In New York, matters of wills and probate are handled by the Surrogate’s Court in the county where the deceased primarily lived. Like all states, New York's legislation builds in safeguards for spouses. The state also accepts handwritten and oral wills in an effort to accommodate members of the military.
Making a Will
Adults over 18 years of age can make wills in New York if they are of sound mind and memory. Two witnesses must see the signature made on the will. They have 30 days to sign the will, as well, and they must also print their names and addresses with their signatures. Oral wills, also called nuncupative wills, are accepted from members of the armed forces, their spouses and companions if they accompany them into areas of armed conflict, and mariners. Holographic or handwritten wills are valid if written entirely in the handwriting of the testator, or the person making the will.
Filing for Probate
The executor of a will, or the person named in it to oversee the probate process and make sure all bequests are carried out, must file for probate once a will has been located after the testator’s death. The original will and a certified copy of the death certificate must be placed with the Surrogate’s Court. In New York, the filing fee depends on the size of the estate. The witnesses to the will must also appear to give testimony that the will is authentic or sign and submit a sworn statement to that effect.
Objections to Probate
Once the will is placed with the Surrogate’s Court, the court will issue citations to anyone who has standing to challenge the will, usually all beneficiaries and heirs.

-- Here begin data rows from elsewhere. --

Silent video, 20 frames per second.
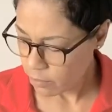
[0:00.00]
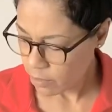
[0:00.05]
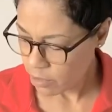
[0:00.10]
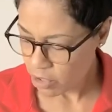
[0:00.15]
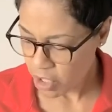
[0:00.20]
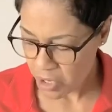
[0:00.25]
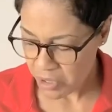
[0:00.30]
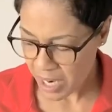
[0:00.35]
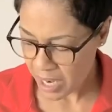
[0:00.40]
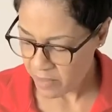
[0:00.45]

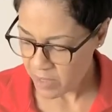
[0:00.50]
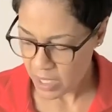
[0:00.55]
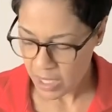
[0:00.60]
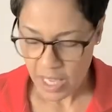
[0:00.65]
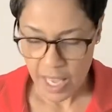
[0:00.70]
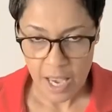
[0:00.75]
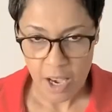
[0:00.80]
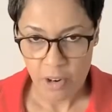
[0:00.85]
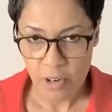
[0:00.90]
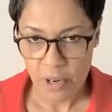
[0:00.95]
Don't have to
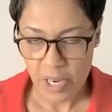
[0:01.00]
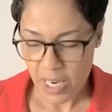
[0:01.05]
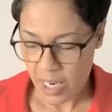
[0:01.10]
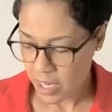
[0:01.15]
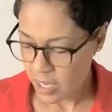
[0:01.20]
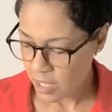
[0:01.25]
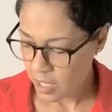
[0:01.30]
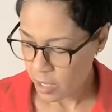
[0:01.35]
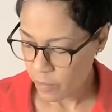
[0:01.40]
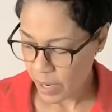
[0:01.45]
count or
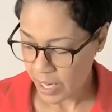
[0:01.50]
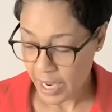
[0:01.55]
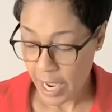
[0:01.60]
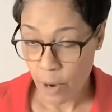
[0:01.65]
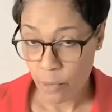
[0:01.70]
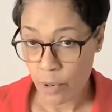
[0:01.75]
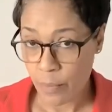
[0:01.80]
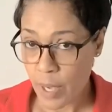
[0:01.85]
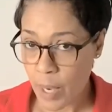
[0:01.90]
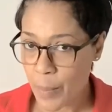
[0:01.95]
anything right now.
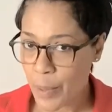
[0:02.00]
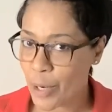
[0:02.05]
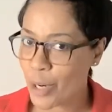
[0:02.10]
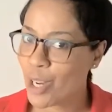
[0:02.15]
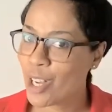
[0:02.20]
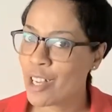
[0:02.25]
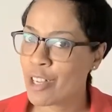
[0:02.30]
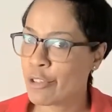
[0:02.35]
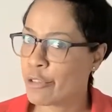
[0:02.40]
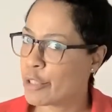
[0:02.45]
Remember,
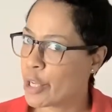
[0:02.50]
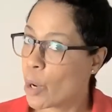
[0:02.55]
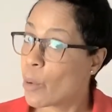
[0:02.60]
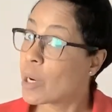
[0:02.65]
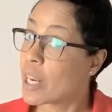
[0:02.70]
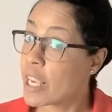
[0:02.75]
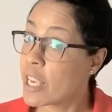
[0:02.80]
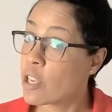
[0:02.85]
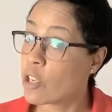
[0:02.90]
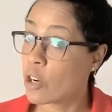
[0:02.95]
don't
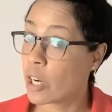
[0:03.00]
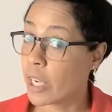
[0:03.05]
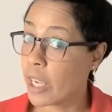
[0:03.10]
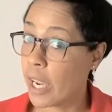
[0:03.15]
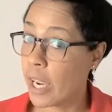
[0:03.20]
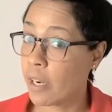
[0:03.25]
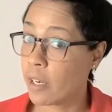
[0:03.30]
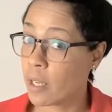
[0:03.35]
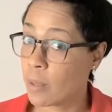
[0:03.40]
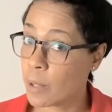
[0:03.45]
eat your
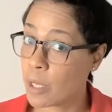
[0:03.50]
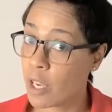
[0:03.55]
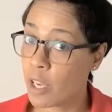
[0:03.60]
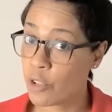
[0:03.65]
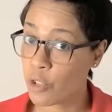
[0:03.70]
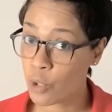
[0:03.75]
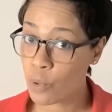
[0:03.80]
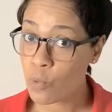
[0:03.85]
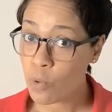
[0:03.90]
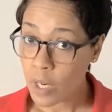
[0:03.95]
candy because
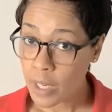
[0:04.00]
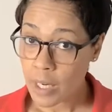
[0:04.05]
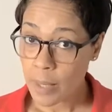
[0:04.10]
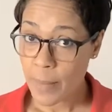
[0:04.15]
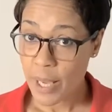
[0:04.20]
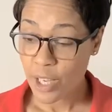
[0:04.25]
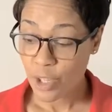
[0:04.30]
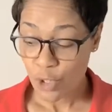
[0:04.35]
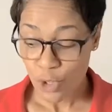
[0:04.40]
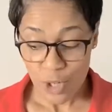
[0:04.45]
you want to
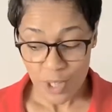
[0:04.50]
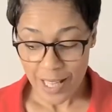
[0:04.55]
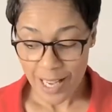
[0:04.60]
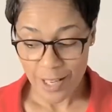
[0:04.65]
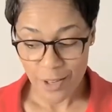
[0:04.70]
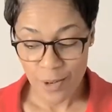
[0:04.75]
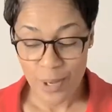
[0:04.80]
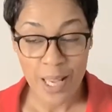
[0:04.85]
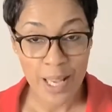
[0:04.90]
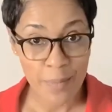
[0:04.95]
make sure that
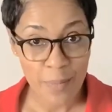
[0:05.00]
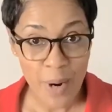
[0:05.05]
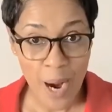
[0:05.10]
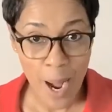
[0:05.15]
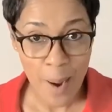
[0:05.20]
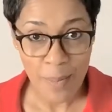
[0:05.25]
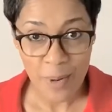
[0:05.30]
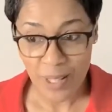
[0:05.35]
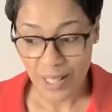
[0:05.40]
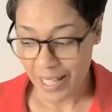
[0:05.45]
you can
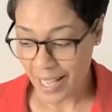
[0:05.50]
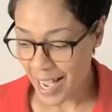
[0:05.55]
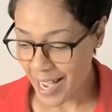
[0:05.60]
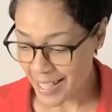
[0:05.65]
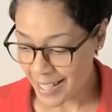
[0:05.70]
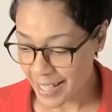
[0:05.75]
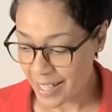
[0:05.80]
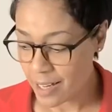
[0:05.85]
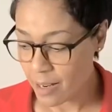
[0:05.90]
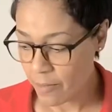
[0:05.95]
properly
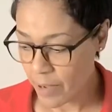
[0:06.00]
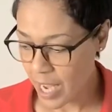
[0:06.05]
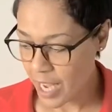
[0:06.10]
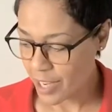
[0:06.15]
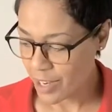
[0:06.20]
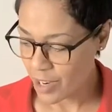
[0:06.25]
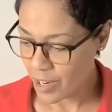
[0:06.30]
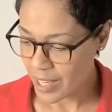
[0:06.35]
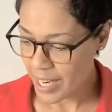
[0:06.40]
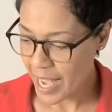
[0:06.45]
identify
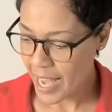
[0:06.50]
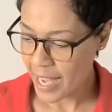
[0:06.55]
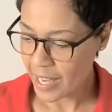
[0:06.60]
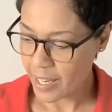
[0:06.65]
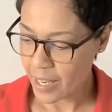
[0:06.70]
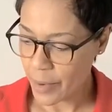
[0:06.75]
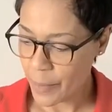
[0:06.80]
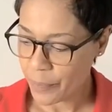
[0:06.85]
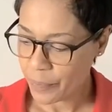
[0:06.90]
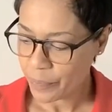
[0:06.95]
your
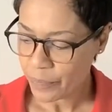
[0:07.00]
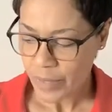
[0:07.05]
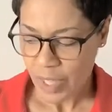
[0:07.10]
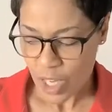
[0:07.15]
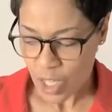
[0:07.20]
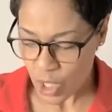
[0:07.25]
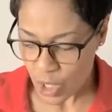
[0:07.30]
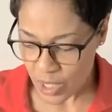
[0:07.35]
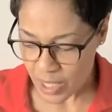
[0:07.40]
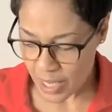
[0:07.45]
data.
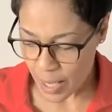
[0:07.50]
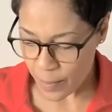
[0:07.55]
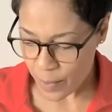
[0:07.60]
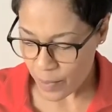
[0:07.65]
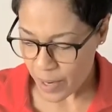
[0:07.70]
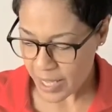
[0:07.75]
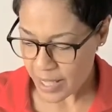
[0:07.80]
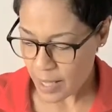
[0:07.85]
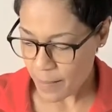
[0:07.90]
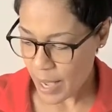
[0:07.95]
So
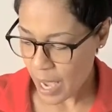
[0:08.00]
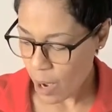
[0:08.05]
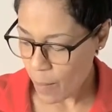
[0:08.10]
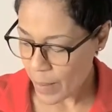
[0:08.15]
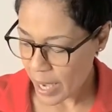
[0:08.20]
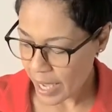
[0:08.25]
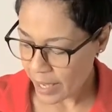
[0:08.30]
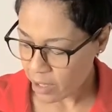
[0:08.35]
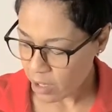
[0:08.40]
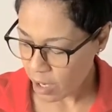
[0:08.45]
separate them out
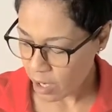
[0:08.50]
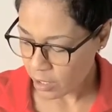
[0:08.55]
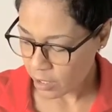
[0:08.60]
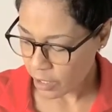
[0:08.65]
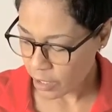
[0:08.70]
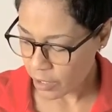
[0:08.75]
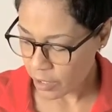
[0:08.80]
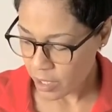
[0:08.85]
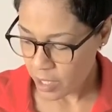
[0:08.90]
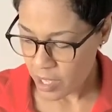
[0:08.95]
by
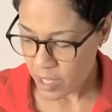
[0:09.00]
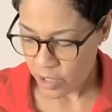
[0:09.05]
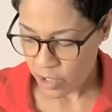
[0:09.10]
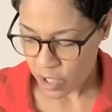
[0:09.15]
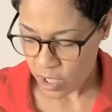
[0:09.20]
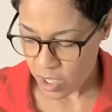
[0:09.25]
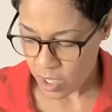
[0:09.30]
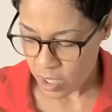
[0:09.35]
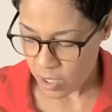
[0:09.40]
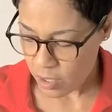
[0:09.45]
color.
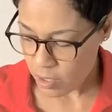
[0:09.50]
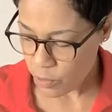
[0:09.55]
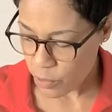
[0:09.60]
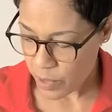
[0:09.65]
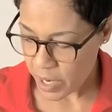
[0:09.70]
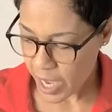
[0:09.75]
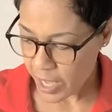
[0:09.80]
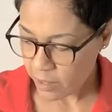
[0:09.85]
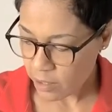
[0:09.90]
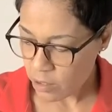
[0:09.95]
Just
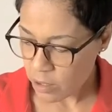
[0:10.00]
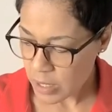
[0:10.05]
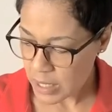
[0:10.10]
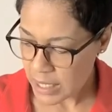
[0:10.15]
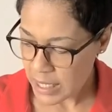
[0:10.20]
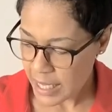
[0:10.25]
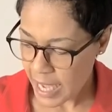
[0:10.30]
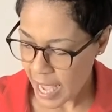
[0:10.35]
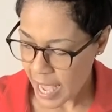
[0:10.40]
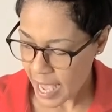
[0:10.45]
create little
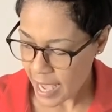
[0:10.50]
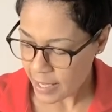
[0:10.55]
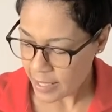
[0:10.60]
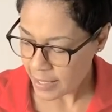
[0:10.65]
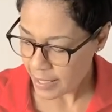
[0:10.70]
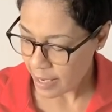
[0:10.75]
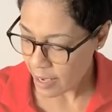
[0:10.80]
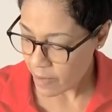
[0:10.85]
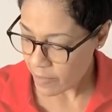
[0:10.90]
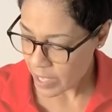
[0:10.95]
stacks
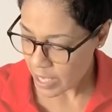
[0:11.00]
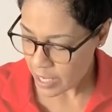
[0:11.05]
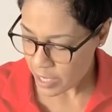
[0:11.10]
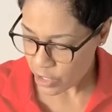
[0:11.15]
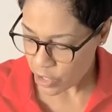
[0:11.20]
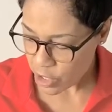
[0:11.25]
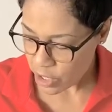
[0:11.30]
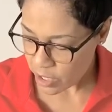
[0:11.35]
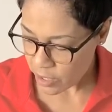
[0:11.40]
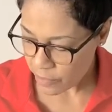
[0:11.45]
of
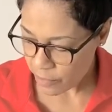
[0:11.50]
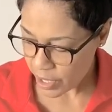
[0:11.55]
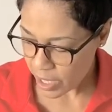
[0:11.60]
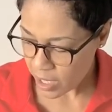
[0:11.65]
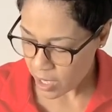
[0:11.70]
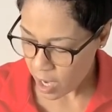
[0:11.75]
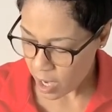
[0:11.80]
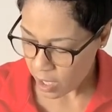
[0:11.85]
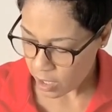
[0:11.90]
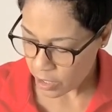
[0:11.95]
each different
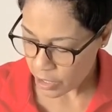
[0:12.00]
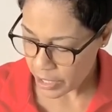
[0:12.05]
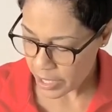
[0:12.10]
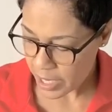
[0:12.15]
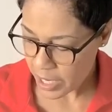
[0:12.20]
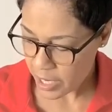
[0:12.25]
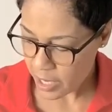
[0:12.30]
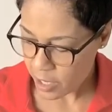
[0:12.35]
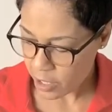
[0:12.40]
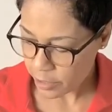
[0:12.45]
color
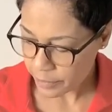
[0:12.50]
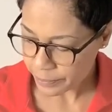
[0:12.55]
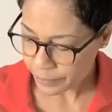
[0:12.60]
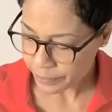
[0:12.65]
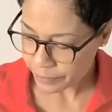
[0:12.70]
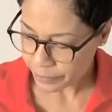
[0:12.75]
here.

Heirs are anyone closely related to the deceased who would have inherited by law if he had died without a will. They may or may not also be beneficiaries in the will. The citation sets a date for a hearing, generally within 10 days. If you want to object to the will’s entry into probate, you must appear in court on that date or you will forfeit your chance to contest.
Spouses have an automatic right, called a “right of election,” to a percentage of the deceased’s estate in New York. Legislation enacted as of September 1, 1992 gives surviving spouses two years from the date of death to file this election with the Surrogate’s Court. If you attempt to disinherit your spouse or leave her less than a statutory share in your will, New York will give it to her anyway. The share is $50,000 or one-third of your estate after payment of taxes, debts and expenses, whichever is greater.